[[ Source material, beginning ]]

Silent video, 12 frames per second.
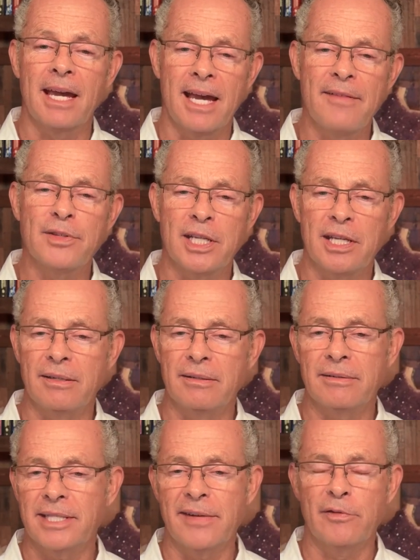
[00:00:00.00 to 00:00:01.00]
I've
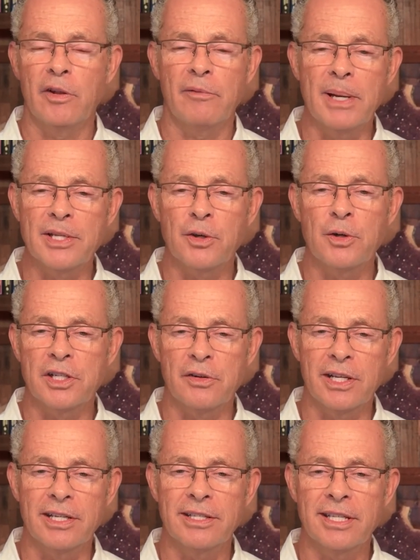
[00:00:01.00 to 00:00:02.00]
seen several of my
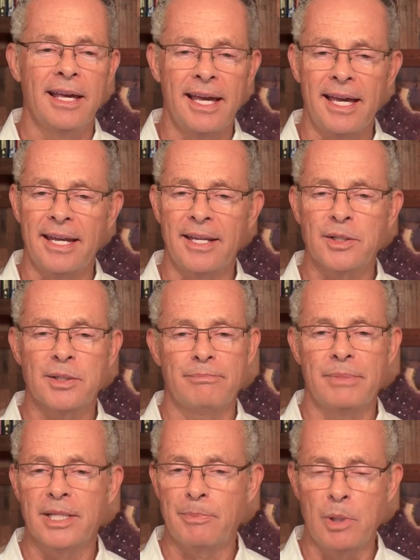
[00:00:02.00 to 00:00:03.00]
surgeries, and it's
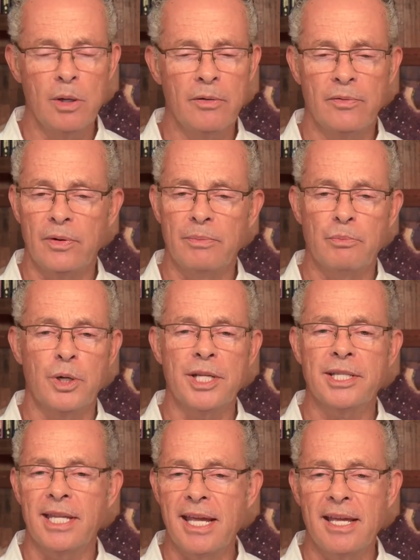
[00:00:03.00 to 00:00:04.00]
beautiful,
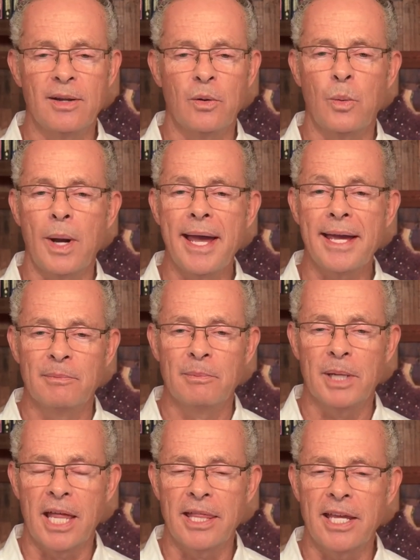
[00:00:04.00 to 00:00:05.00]
pristine, white.
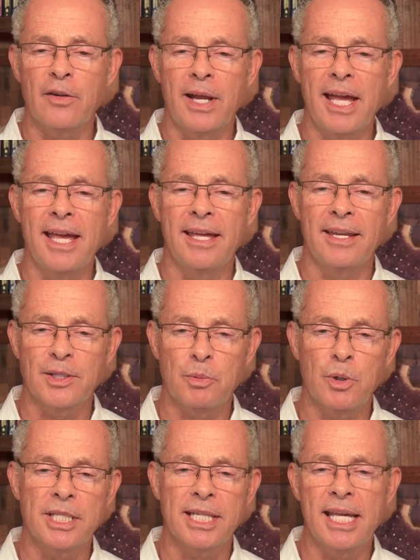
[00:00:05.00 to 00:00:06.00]
But on the other hand, it's
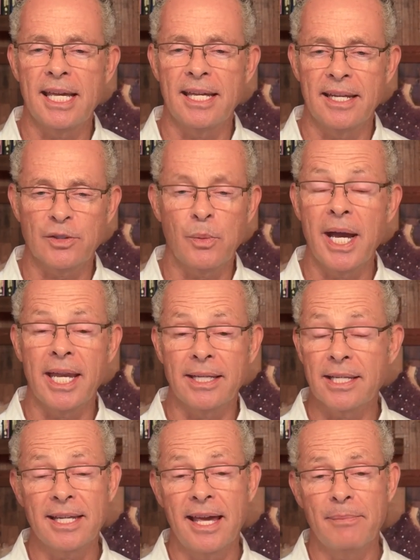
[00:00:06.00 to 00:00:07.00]
pristine, it's white. It
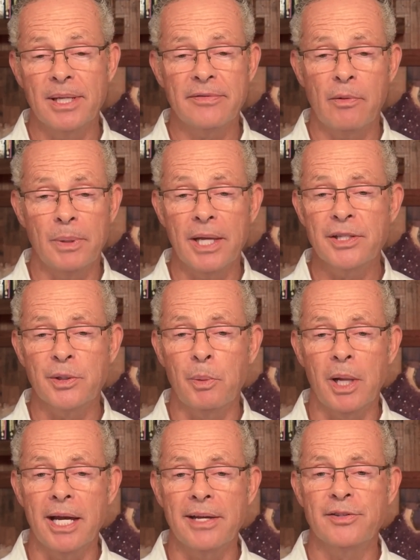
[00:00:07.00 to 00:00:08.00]
doesn't have much of a blood
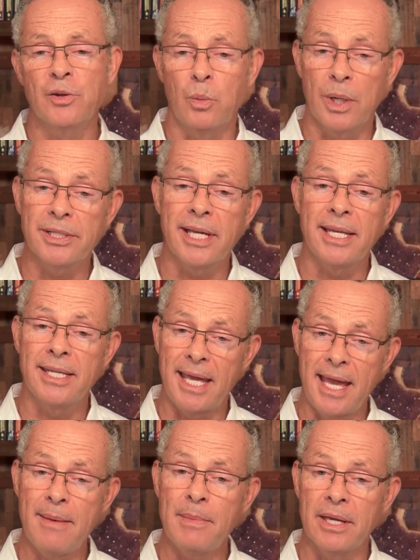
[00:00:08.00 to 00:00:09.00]
supply. So once I
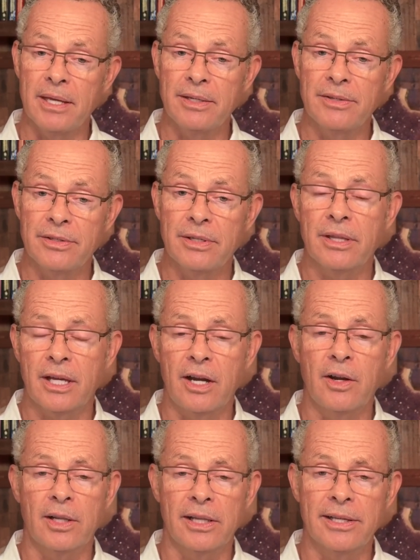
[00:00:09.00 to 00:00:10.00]
damage the
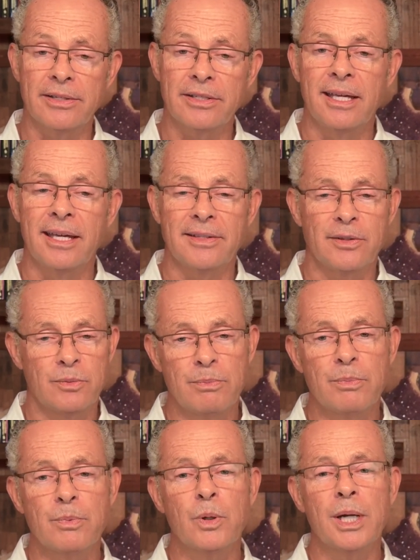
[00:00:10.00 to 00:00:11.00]
cartilage, it's
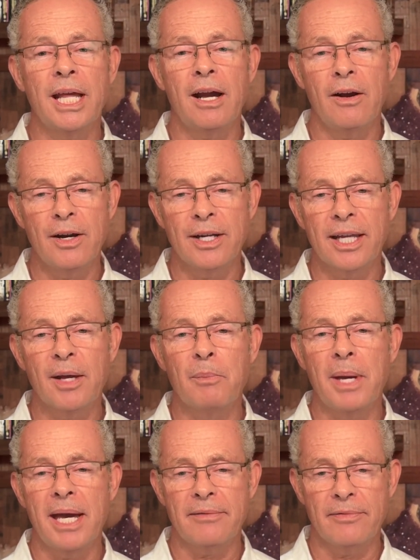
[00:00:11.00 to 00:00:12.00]
pretty hard to come
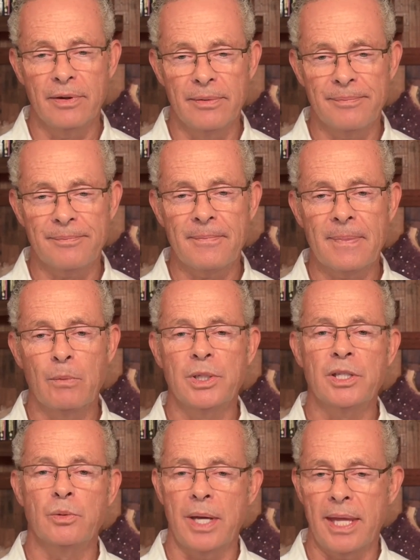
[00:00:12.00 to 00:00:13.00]
back from,
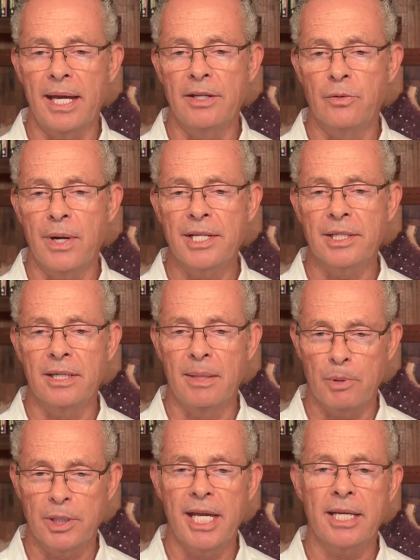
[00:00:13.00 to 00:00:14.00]
which is why the hydration and
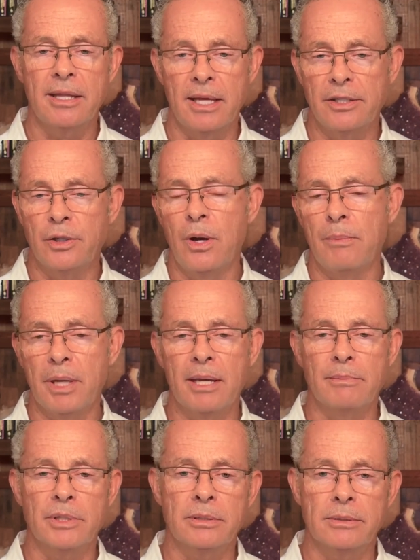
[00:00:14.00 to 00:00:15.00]
protecting that joint
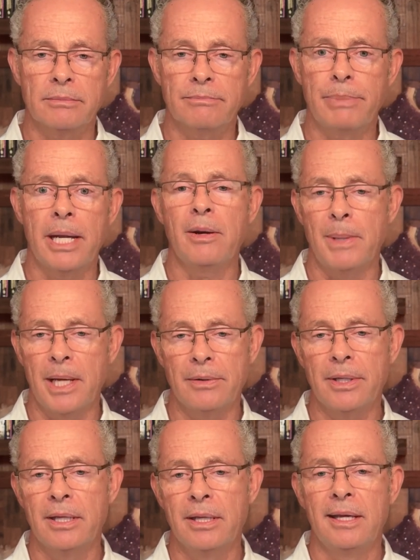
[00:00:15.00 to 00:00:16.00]
becomes paramount.
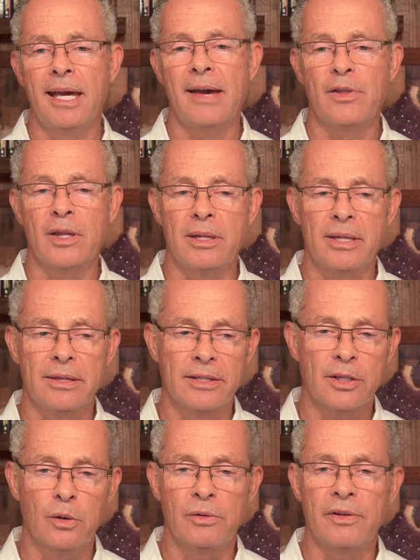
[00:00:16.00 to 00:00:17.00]
Having the
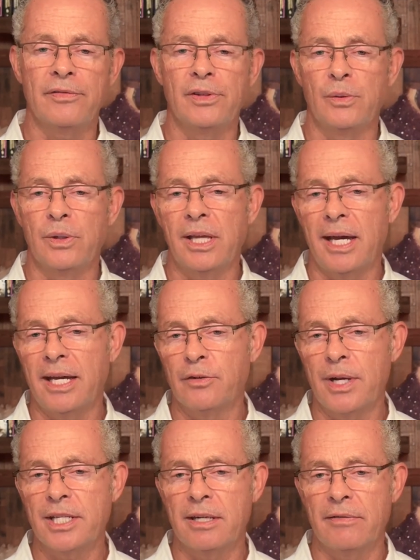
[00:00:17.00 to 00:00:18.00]
synovial fluid, the
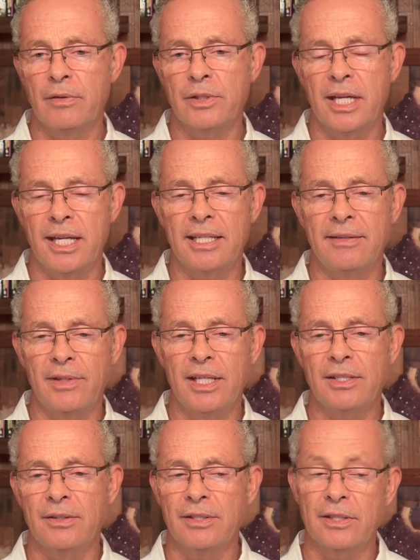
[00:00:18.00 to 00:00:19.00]
hydration of those connective
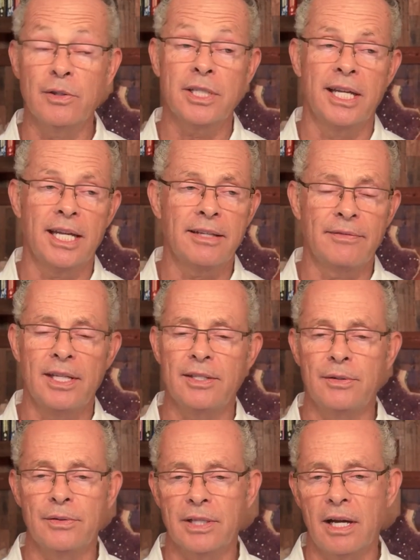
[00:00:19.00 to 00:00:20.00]
tissues. Those connective
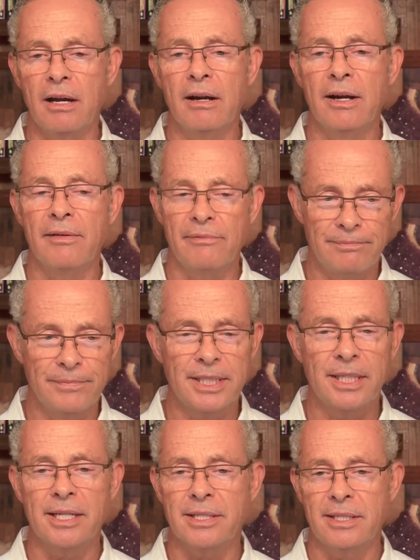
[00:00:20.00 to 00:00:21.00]
tissues are
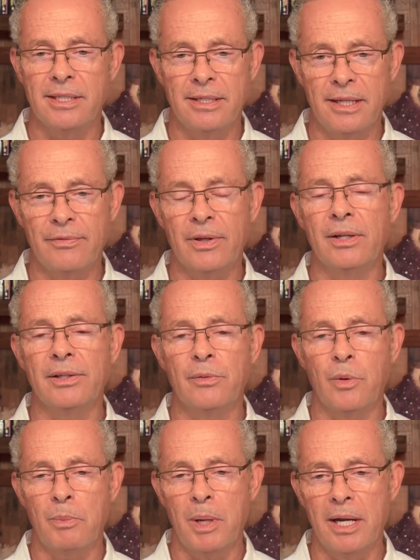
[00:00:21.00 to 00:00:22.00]
just difficult
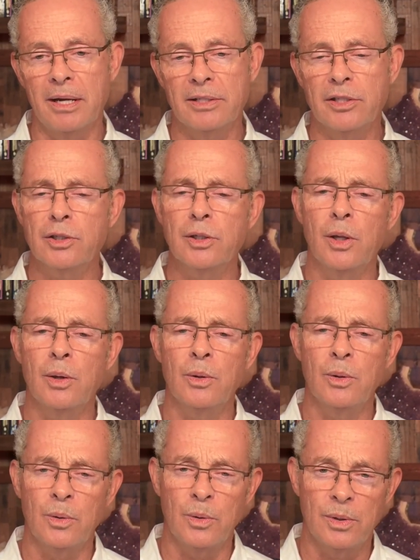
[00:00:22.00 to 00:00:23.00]
to repair,
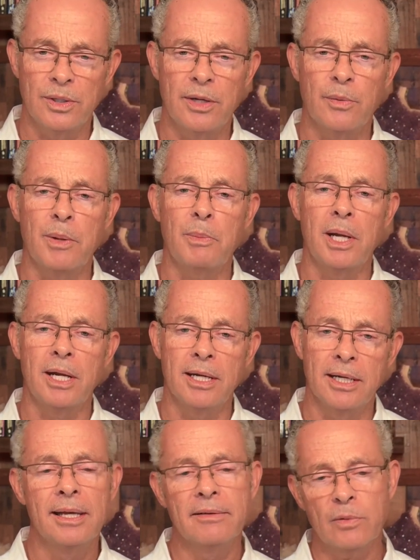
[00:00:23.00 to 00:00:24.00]
slow to
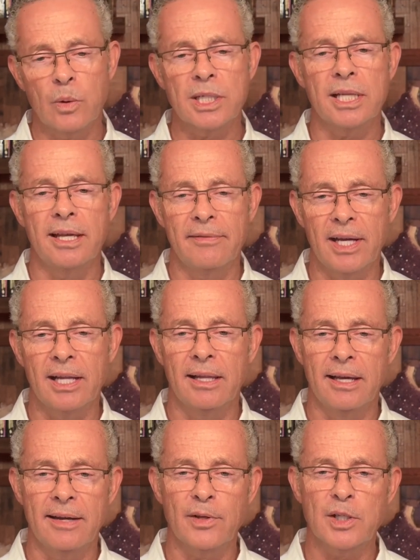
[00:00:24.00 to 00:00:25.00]
repair. Unfortunately, I've got a
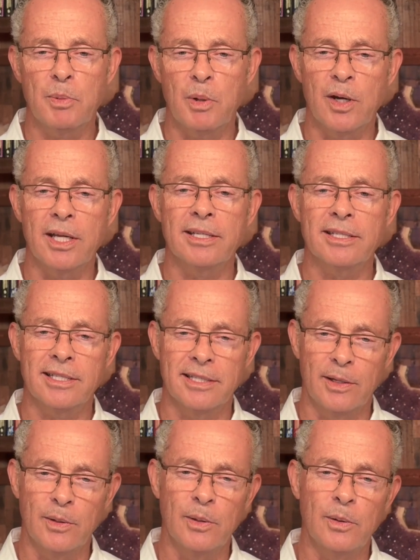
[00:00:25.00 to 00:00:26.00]
lot of experience
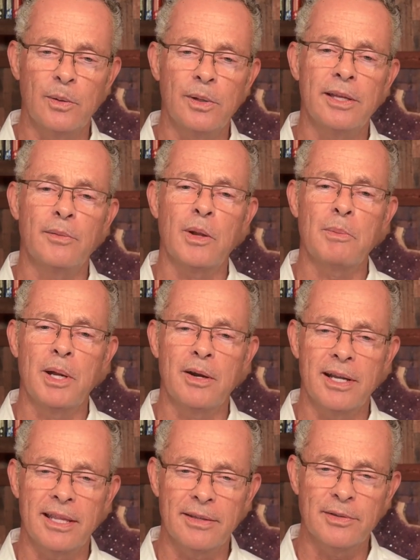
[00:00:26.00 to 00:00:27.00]
slowly
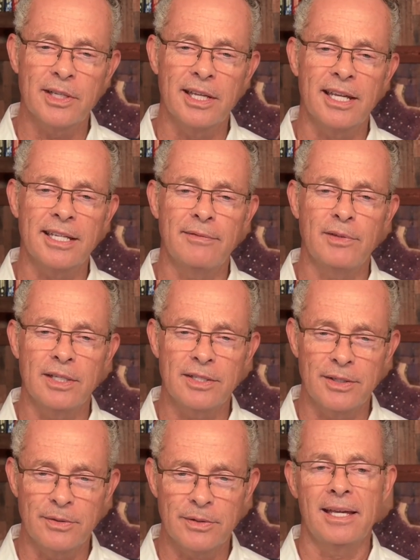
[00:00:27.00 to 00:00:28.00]
repairing those connective
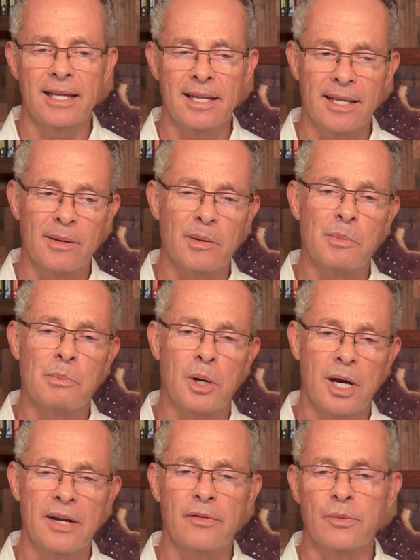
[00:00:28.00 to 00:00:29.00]
tissues. And
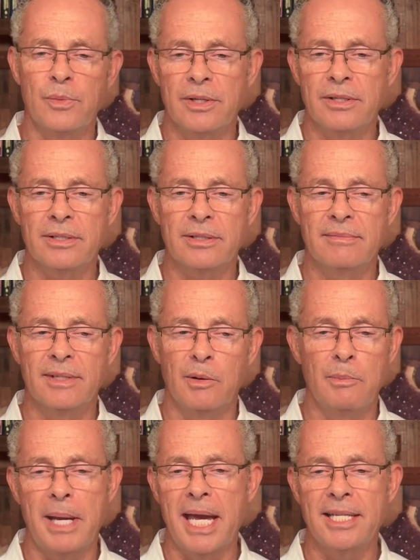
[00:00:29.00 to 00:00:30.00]
part of it was,
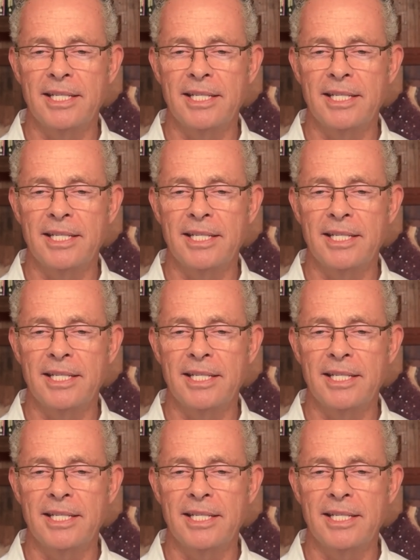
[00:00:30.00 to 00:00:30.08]
bad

[[ Source material, end ]]

### Your task
Repeat the records word for word. Any picture in them should be left out.

### Answer box
Silent video, 12 frames per second.
[00:00:00.00 to 00:00:01.00]
I've
[00:00:01.00 to 00:00:02.00]
seen several of my
[00:00:02.00 to 00:00:03.00]
surgeries, and it's
[00:00:03.00 to 00:00:04.00]
beautiful,
[00:00:04.00 to 00:00:05.00]
pristine, white.
[00:00:05.00 to 00:00:06.00]
But on the other hand, it's
[00:00:06.00 to 00:00:07.00]
pristine, it's white. It
[00:00:07.00 to 00:00:08.00]
doesn't have much of a blood
[00:00:08.00 to 00:00:09.00]
supply. So once I
[00:00:09.00 to 00:00:10.00]
damage the
[00:00:10.00 to 00:00:11.00]
cartilage, it's
[00:00:11.00 to 00:00:12.00]
pretty hard to come
[00:00:12.00 to 00:00:13.00]
back from,
[00:00:13.00 to 00:00:14.00]
which is why the hydration and
[00:00:14.00 to 00:00:15.00]
protecting that joint
[00:00:15.00 to 00:00:16.00]
becomes paramount.
[00:00:16.00 to 00:00:17.00]
Having the
[00:00:17.00 to 00:00:18.00]
synovial fluid, the
[00:00:18.00 to 00:00:19.00]
hydration of those connective
[00:00:19.00 to 00:00:20.00]
tissues. Those connective
[00:00:20.00 to 00:00:21.00]
tissues are
[00:00:21.00 to 00:00:22.00]
just difficult
[00:00:22.00 to 00:00:23.00]
to repair,
[00:00:23.00 to 00:00:24.00]
slow to
[00:00:24.00 to 00:00:25.00]
repair. Unfortunately, I've got a
[00:00:25.00 to 00:00:26.00]
lot of experience
[00:00:26.00 to 00:00:27.00]
slowly
[00:00:27.00 to 00:00:28.00]
repairing those connective
[00:00:28.00 to 00:00:29.00]
tissues. And
[00:00:29.00 to 00:00:30.00]
part of it was,
[00:00:30.00 to 00:00:30.08]
bad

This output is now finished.